From: Mike Snitzer <snitzer@redhat.com>
To: Brian Foster <bfoster@redhat.com>
Cc: xfs@oss.sgi.com, linux-block@vger.kernel.org,
linux-fsdevel@vger.kernel.org, dm-devel@redhat.com,
"Darrick J. Wong" <darrick.wong@oracle.com>
Subject: [RFC PATCH] block: wire blkdev_fallocate() to block_device_operations' reserve_space
Date: Tue, 12 Apr 2016 16:04:59 -0400 [thread overview]
Message-ID: <20160412200459.GA10730@redhat.com> (raw)
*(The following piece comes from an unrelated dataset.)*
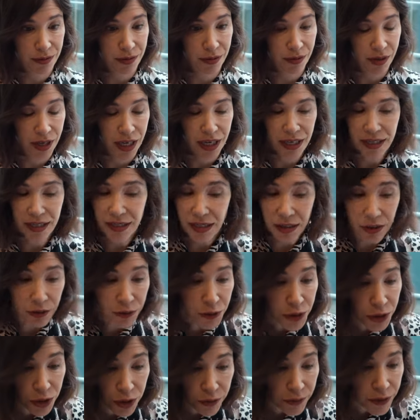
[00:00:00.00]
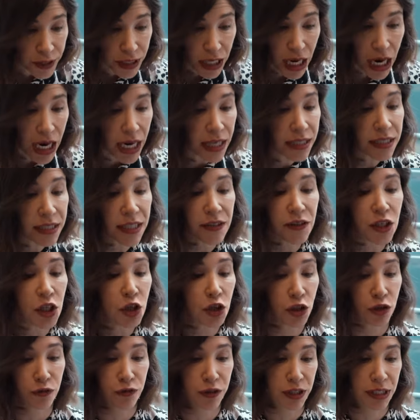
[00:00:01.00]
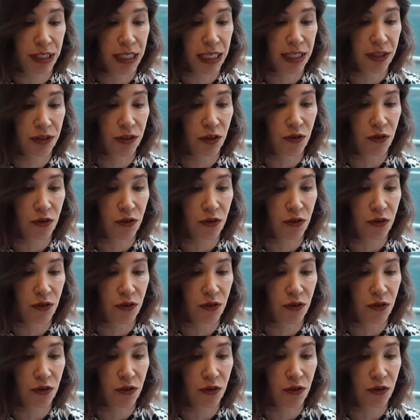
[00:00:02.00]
Okay, Silver Surfer dies and the girlfriend takes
In-Reply-To: <1460479373-63317-1-git-send-email-bfoster@redhat.com>
On Tue, Apr 12 2016 at 12:42P -0400,
Brian Foster <bfoster@redhat.com> wrote:
> Hi all,
>
> This is v2 of the XFS and block device reservation experiment. The
> significant changes in v2 are that the bdev interface has been condensed
> to a single callback function, the XFS transaction reservation
> management has been reworked to make transactions responsible for
> tracking and releasing excess reservation (for non-delalloc cases) and a
> workaround for the fallocate over-reservation issue is included. Beyond
> that, this version adds a bunch of miscellaneous cleanups and fixes some
> of the nastier locking/leak issues present in the first rfc.
>
> Patches 1-2 refactor some XFS reserve pool and block accounting code in
> preparation for subsequent patches. Patches 3-5 add block/device-mapper
> reservation support. Patches 6-10 add the core reservation
> infrastructure and management bits to XFS. See the link to the original
> rfc below for instructions and further details around the purpose of
> this series.
>
> Finally, note that this is still highly experimental/theoretical and
> should not be used on production systems. Thoughts, reviews, flames
> appreciated.
Thanks for carrying on with this work Brian.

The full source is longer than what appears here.